Collected data entries:
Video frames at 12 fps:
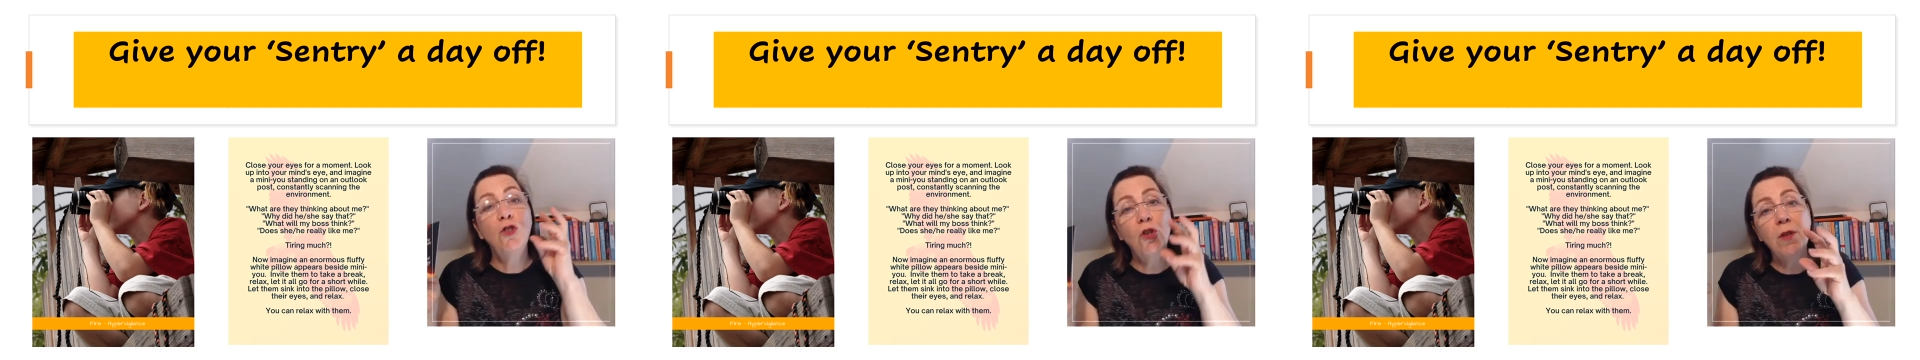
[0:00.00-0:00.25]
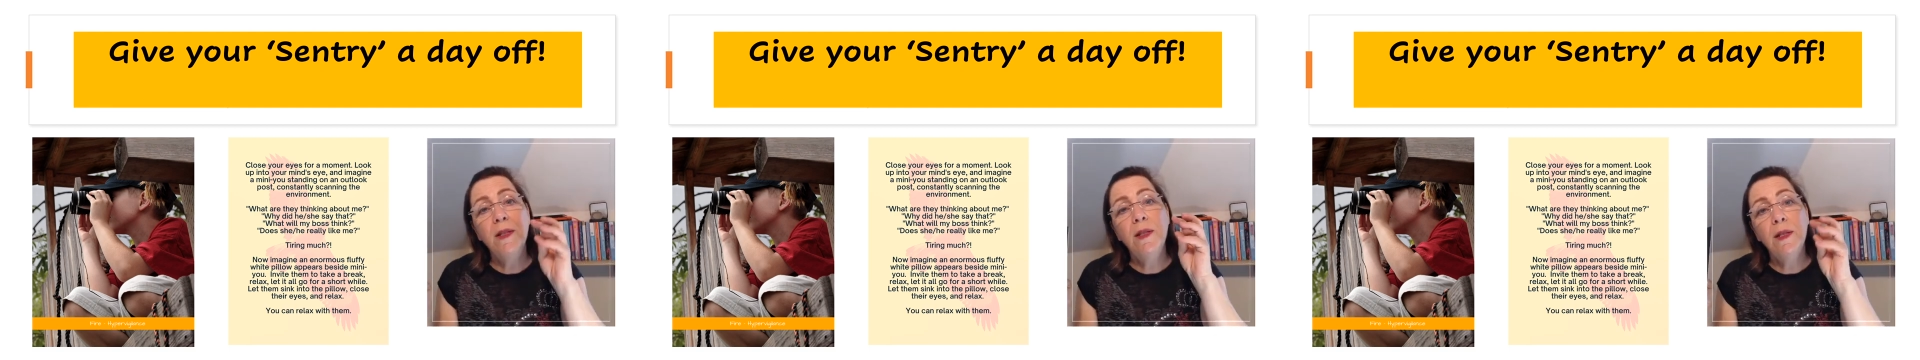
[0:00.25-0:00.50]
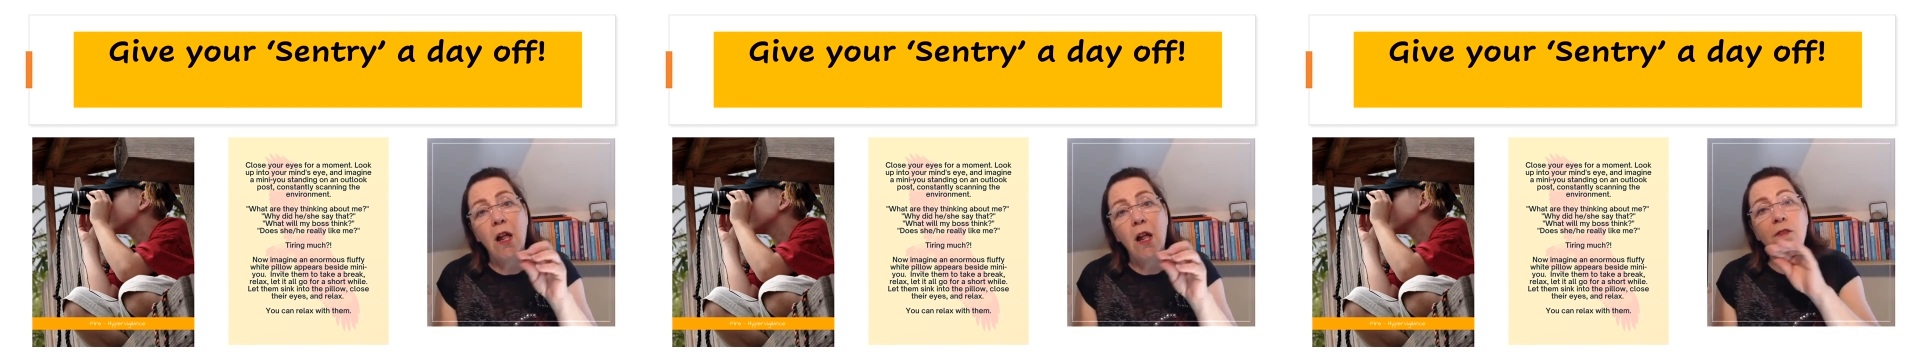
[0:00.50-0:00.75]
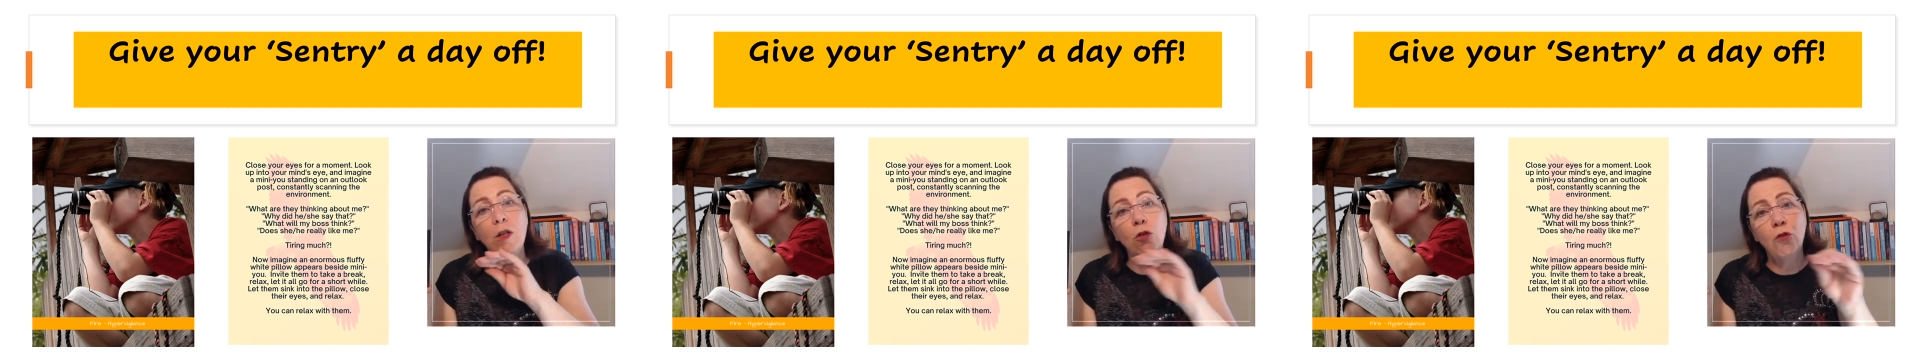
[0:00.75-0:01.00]
But it doesn't
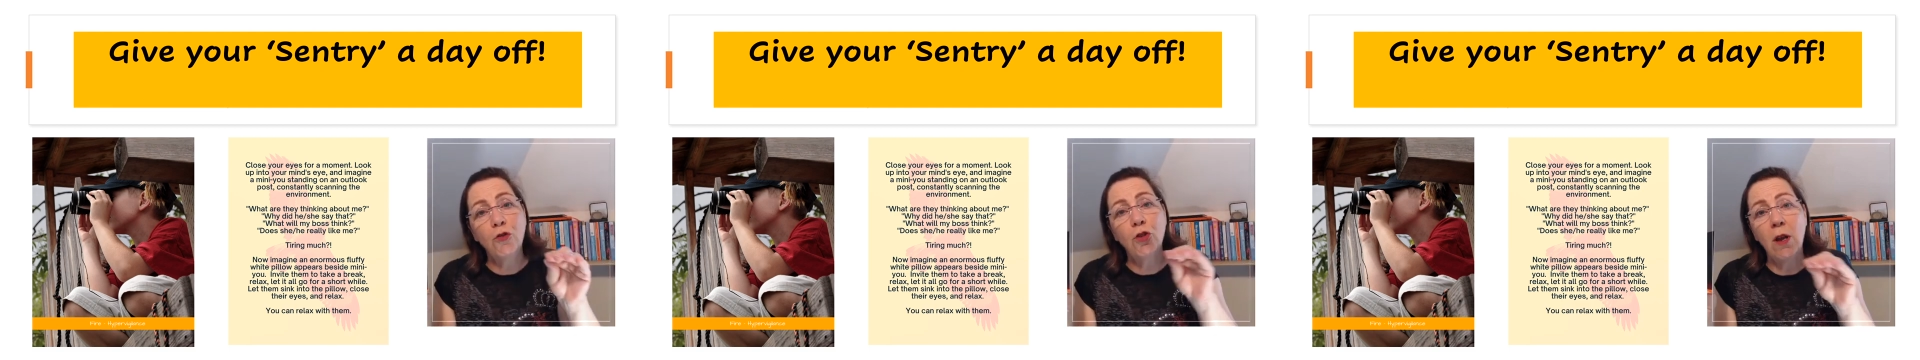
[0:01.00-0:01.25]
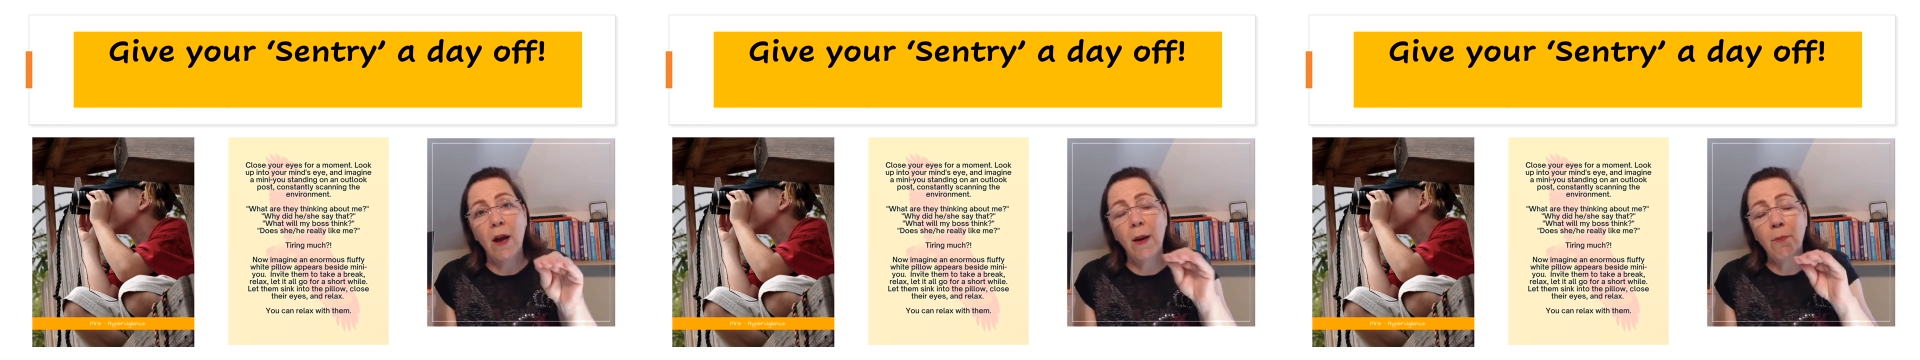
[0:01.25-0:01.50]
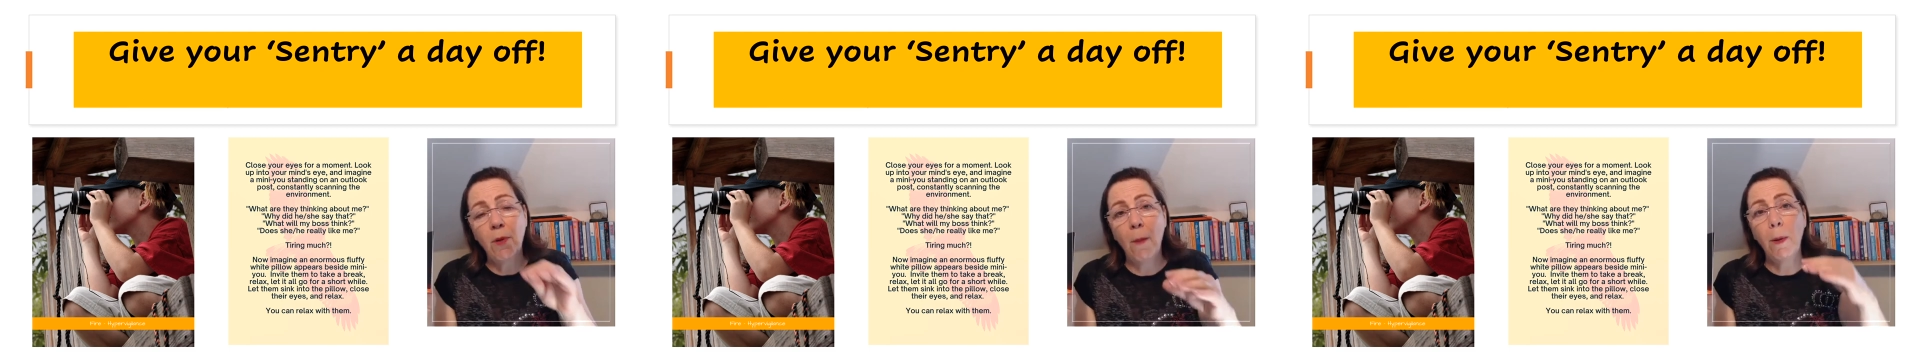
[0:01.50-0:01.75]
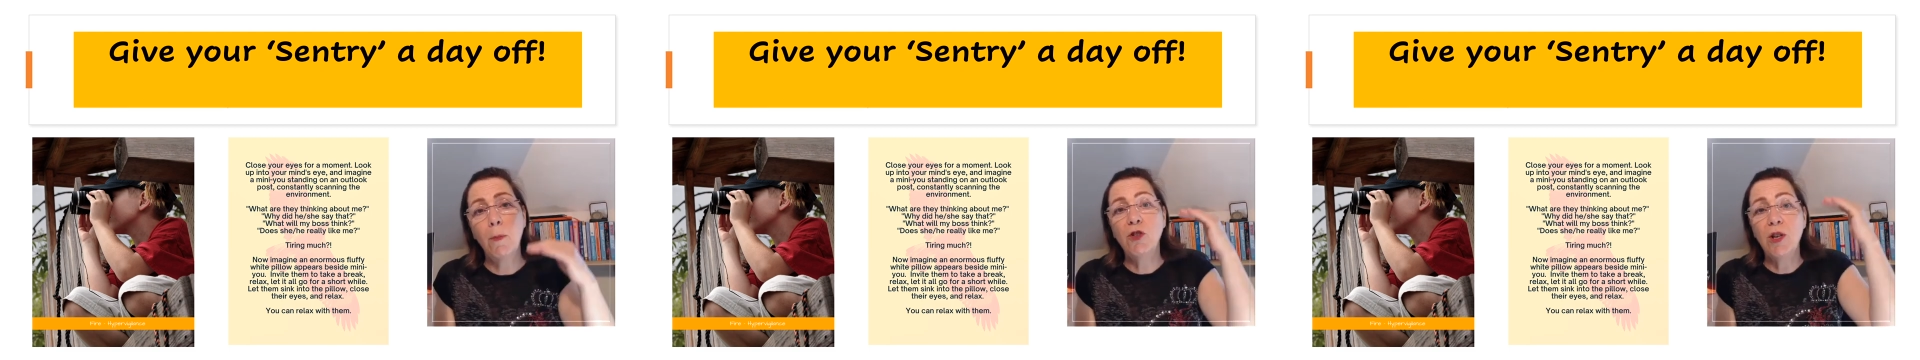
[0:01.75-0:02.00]
solve the underlying
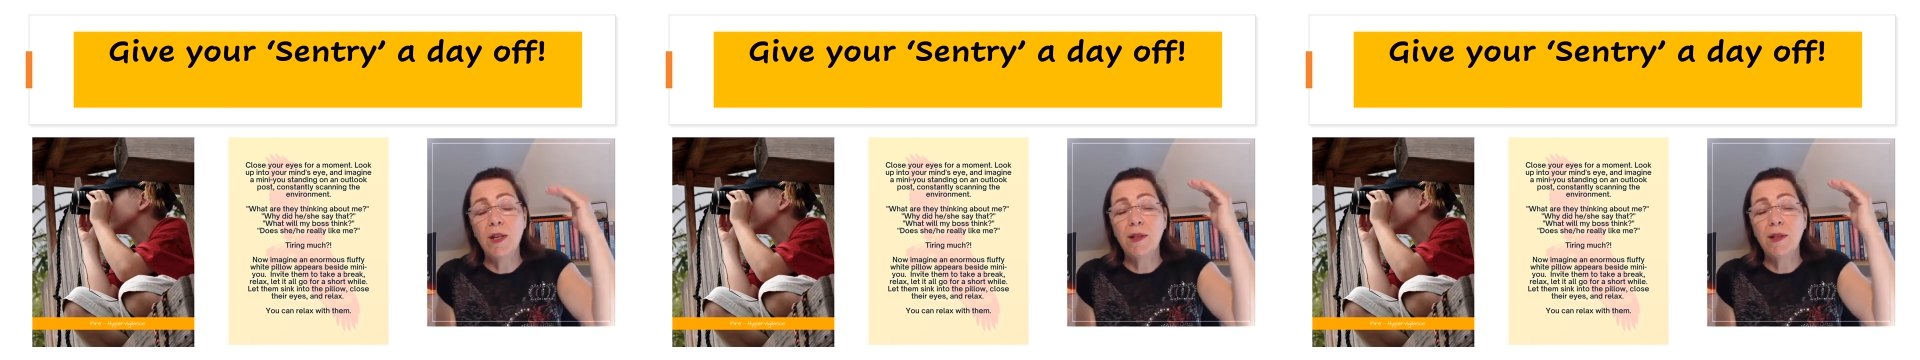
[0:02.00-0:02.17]
problem,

» **Task to carry out**: What you return must match, line for line, the records from the line containing "[0:00.75-0:01.00]" through their end, with both ends included and no pictures.

» **Task solution**:
[0:00.75-0:01.00]
But it doesn't
[0:01.00-0:01.25]
[0:01.25-0:01.50]
[0:01.50-0:01.75]
[0:01.75-0:02.00]
solve the underlying
[0:02.00-0:02.17]
problem,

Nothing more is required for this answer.